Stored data
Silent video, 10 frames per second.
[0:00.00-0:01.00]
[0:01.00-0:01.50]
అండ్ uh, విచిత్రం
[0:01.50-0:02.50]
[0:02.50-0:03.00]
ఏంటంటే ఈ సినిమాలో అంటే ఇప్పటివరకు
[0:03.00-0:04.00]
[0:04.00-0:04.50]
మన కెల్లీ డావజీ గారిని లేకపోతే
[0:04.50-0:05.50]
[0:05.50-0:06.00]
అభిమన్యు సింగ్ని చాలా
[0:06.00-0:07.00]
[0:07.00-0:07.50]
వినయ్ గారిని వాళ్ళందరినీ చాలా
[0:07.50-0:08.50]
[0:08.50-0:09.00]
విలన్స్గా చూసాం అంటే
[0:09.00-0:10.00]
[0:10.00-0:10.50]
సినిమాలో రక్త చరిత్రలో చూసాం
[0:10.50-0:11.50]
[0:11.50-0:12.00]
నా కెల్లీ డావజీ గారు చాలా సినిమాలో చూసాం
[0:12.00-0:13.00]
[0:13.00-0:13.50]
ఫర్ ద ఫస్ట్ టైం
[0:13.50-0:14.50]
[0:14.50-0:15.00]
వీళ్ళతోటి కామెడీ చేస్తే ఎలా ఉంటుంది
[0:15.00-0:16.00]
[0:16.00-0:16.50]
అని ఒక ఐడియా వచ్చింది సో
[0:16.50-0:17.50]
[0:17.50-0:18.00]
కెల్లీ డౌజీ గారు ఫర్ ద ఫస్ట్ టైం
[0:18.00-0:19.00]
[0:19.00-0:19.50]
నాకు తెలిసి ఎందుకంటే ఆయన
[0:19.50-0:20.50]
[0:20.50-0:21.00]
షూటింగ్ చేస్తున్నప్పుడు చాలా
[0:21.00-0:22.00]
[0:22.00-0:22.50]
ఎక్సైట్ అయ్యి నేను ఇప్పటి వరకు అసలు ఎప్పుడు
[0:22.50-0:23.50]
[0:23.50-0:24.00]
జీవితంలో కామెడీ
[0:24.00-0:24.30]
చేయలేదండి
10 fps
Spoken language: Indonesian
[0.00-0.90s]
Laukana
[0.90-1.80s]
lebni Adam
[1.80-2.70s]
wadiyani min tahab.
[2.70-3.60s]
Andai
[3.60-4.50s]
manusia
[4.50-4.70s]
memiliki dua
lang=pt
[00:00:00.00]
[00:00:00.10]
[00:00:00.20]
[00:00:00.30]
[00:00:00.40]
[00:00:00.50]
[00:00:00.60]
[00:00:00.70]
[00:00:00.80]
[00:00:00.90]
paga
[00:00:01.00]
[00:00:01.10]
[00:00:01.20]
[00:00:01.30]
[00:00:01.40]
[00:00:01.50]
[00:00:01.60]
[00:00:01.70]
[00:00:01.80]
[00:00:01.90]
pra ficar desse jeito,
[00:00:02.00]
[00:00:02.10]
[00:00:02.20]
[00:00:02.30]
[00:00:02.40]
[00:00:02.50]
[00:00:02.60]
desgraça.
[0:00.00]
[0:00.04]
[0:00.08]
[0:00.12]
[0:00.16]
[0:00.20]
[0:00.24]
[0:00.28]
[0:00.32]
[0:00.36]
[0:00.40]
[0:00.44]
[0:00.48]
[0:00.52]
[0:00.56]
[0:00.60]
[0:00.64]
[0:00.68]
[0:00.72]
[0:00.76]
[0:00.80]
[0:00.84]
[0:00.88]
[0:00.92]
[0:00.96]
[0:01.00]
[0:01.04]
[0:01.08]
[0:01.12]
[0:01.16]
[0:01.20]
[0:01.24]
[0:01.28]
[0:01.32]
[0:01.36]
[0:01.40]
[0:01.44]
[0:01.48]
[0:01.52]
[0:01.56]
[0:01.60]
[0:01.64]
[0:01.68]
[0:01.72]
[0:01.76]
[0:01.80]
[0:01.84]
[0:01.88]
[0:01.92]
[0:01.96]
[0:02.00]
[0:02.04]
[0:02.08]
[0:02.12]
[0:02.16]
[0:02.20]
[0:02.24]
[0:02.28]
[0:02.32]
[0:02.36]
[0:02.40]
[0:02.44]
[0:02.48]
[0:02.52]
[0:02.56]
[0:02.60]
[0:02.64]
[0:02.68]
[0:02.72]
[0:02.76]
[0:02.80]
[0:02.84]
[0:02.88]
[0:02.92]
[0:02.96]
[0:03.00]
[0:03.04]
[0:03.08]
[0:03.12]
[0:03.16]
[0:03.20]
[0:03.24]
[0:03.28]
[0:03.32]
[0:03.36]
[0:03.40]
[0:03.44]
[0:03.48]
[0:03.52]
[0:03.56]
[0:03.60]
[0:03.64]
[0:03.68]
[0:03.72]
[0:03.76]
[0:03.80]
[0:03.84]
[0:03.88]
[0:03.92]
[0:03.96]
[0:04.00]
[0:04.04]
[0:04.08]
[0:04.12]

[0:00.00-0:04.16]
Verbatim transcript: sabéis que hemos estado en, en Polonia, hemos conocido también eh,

• _Problem description_
An exact copy is needed of the closing lines of the entries above, counting from the one that contains "[00:00:01.60]" and including it and the last.

• _Output of the exercise_
[00:00:01.60]
[00:00:01.70]
[00:00:01.80]
[00:00:01.90]
pra ficar desse jeito,
[00:00:02.00]
[00:00:02.10]
[00:00:02.20]
[00:00:02.30]
[00:00:02.40]
[00:00:02.50]
[00:00:02.60]
desgraça.
[0:00.00]
[0:00.04]
[0:00.08]
[0:00.12]
[0:00.16]
[0:00.20]
[0:00.24]
[0:00.28]
[0:00.32]
[0:00.36]
[0:00.40]
[0:00.44]
[0:00.48]
[0:00.52]
[0:00.56]
[0:00.60]
[0:00.64]
[0:00.68]
[0:00.72]
[0:00.76]
[0:00.80]
[0:00.84]
[0:00.88]
[0:00.92]
[0:00.96]
[0:01.00]
[0:01.04]
[0:01.08]
[0:01.12]
[0:01.16]
[0:01.20]
[0:01.24]
[0:01.28]
[0:01.32]
[0:01.36]
[0:01.40]
[0:01.44]
[0:01.48]
[0:01.52]
[0:01.56]
[0:01.60]
[0:01.64]
[0:01.68]
[0:01.72]
[0:01.76]
[0:01.80]
[0:01.84]
[0:01.88]
[0:01.92]
[0:01.96]
[0:02.00]
[0:02.04]
[0:02.08]
[0:02.12]
[0:02.16]
[0:02.20]
[0:02.24]
[0:02.28]
[0:02.32]
[0:02.36]
[0:02.40]
[0:02.44]
[0:02.48]
[0:02.52]
[0:02.56]
[0:02.60]
[0:02.64]
[0:02.68]
[0:02.72]
[0:02.76]
[0:02.80]
[0:02.84]
[0:02.88]
[0:02.92]
[0:02.96]
[0:03.00]
[0:03.04]
[0:03.08]
[0:03.12]
[0:03.16]
[0:03.20]
[0:03.24]
[0:03.28]
[0:03.32]
[0:03.36]
[0:03.40]
[0:03.44]
[0:03.48]
[0:03.52]
[0:03.56]
[0:03.60]
[0:03.64]
[0:03.68]
[0:03.72]
[0:03.76]
[0:03.80]
[0:03.84]
[0:03.88]
[0:03.92]
[0:03.96]
[0:04.00]
[0:04.04]
[0:04.08]
[0:04.12]

[0:00.00-0:04.16]
Verbatim transcript: sabéis que hemos estado en, en Polonia, hemos conocido también eh,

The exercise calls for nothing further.